Il racconto delle novelle si articola come abbiamo, più volte ricordato, in dieci giornate.
1. Nella prima giornata il tema delle novelle è libero e ciascuno può ragionare della materia che vuole.
2. Nella seconda giornata si affronta il grande tema della Fortuna.
3. La terza giornata prosegue la narrazione dei "molti fatti della fortuna", più particolarmente il tema delle novelle
riguarda le spregiudicate avventure di chi ha saputo ottenere con la sua abilità una cosa molto desiderata.
4. Nella quarta giornata si affronta il grande tema dell'Amore.
5. Nella quinta giornata prosegue la narrazione dei diversi casi d'amore e più particolarmente il tema delle novelle
riguarda gli amori che si sono conclusi felicemente.
6. Nella sesta giornata si affronta il grande tema dell'intelligenza e dell'ingegnosità̀ umana.
7. Nella settima giornata prosegue la narrazione dei vari casi in cui si esplica l'ingegnosità̀ umana, e in particolare il
tema delle novelle riguardanti le beffe fatte dalle donne ai loro mariti.
8. Nell'ottava giornata prosegue ancora la narrazione dei vari casi in cui si esplica l'ingegnosità̀ umana e in particolare
il tema delle novelle riguarda quelle beffe che "tutto il giorno o donna o uomo o uomo o donna o l'uno uomo all'altro si
fanno".
9. Nella nona giornata il tema delle novelle è ancora una volta libero e ciascuno può ragionare di quello che gli piace e
più gli aggrada.
10. Nella decima giornata i novellatori concludono il loro raccontare con l'esaltazione dei più grandi esempi di
magnanimità̀ e di virtù̀ . Il tema delle novelle riguarda infatti le mirabili avventure di cavalieri e gentildonne che hanno
compiuto "liberamente ovvero magnificamente" le più nobili azioni.

La lingua e lo stile
Il successo del Decameron ne ha anche consacrato la lingua e lo stile, tanto che Pietro Bembo nelle sue
Prose della volgar lingua (1525) indicherà nella cornice dell’opera un modello di stile in prosa.
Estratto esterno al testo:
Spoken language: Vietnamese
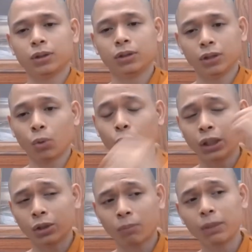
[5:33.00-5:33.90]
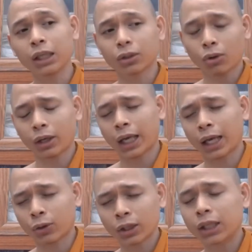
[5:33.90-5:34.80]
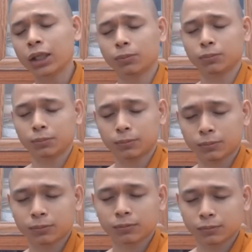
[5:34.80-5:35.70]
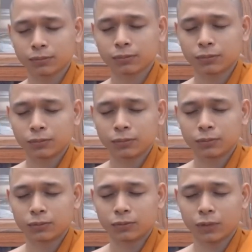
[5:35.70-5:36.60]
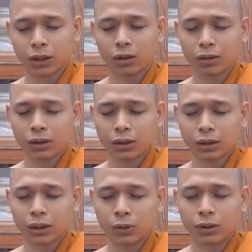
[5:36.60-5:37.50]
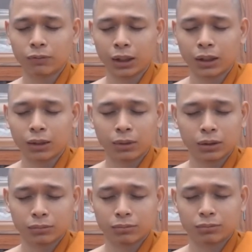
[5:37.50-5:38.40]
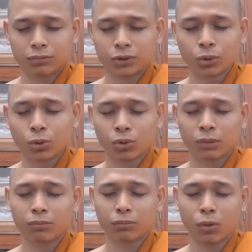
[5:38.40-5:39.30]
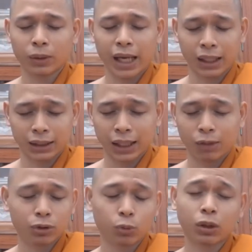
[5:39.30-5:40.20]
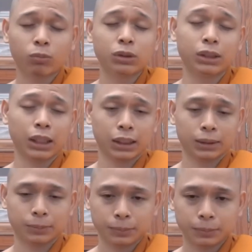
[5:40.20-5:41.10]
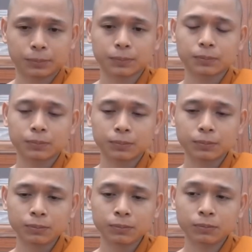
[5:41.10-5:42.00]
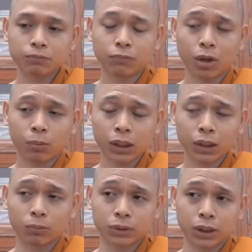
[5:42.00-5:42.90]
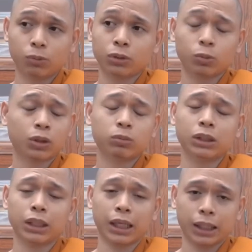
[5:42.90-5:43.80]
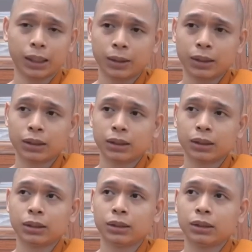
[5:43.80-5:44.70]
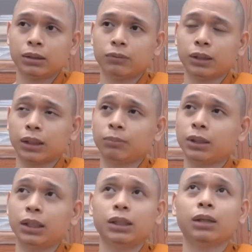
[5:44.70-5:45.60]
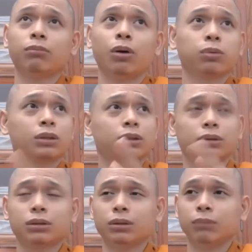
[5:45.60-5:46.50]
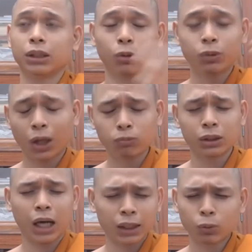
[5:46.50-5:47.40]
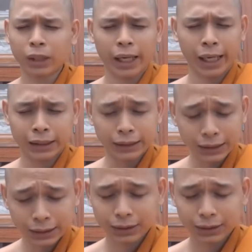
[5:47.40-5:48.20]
rồi quý vị có biết có nghe có nghi không mà nó theo cái kiểu như vậy thì mình rốt cuộc là một cái hạt gạo mình cũng không có được ăn một cái cọng rau mình cũng không có được ăn và thậm chí là một mình cũng không được ở trong nhà nữaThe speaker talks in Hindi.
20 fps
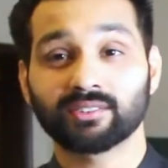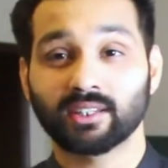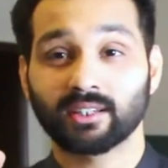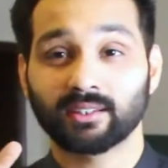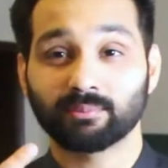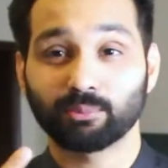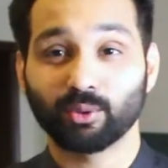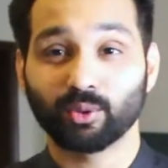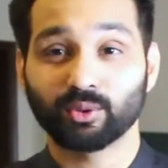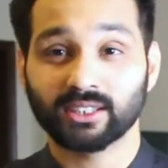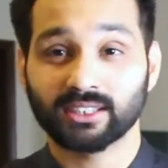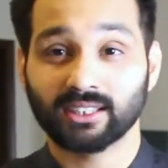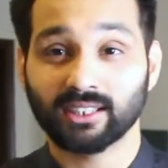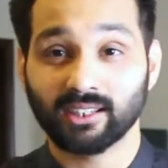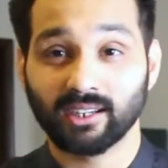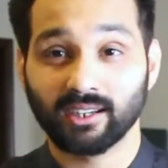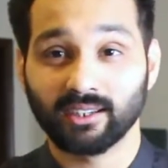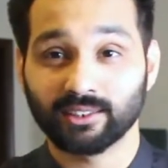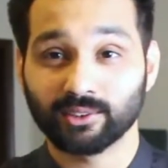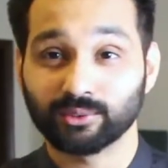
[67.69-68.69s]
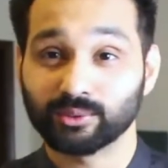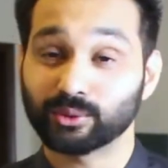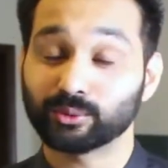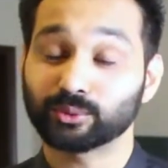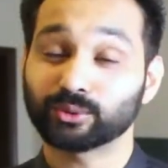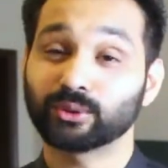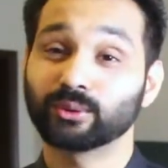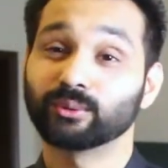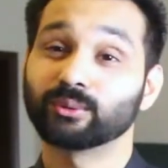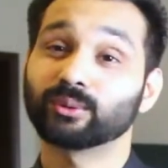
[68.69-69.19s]
सर बहुत ज़्यादा खा रहे होते हैं
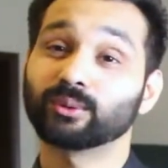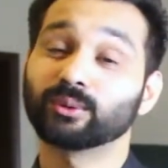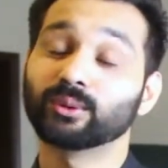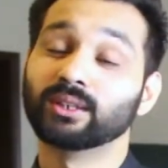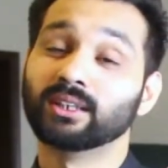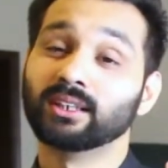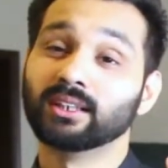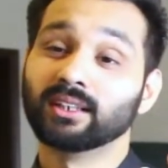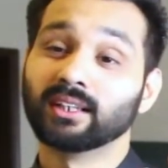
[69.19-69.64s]
कुछ लोगों को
Lo stile di Boccaccio oscilla tra una prosa fiorentina alta e colta, sintatticamente elaborata e ricca di
latinismi e una lingua più viva e realistica, che caratterizza invece le novelle, in cui è possibile rintracciare
alcune sfumature regionali ma soprattutto i termini tecnici di alcune professioni (come quella mercantile) o
di origine popolare (frequenti soprattutto quando è in atto una "beffa" ai danni di qualcuno).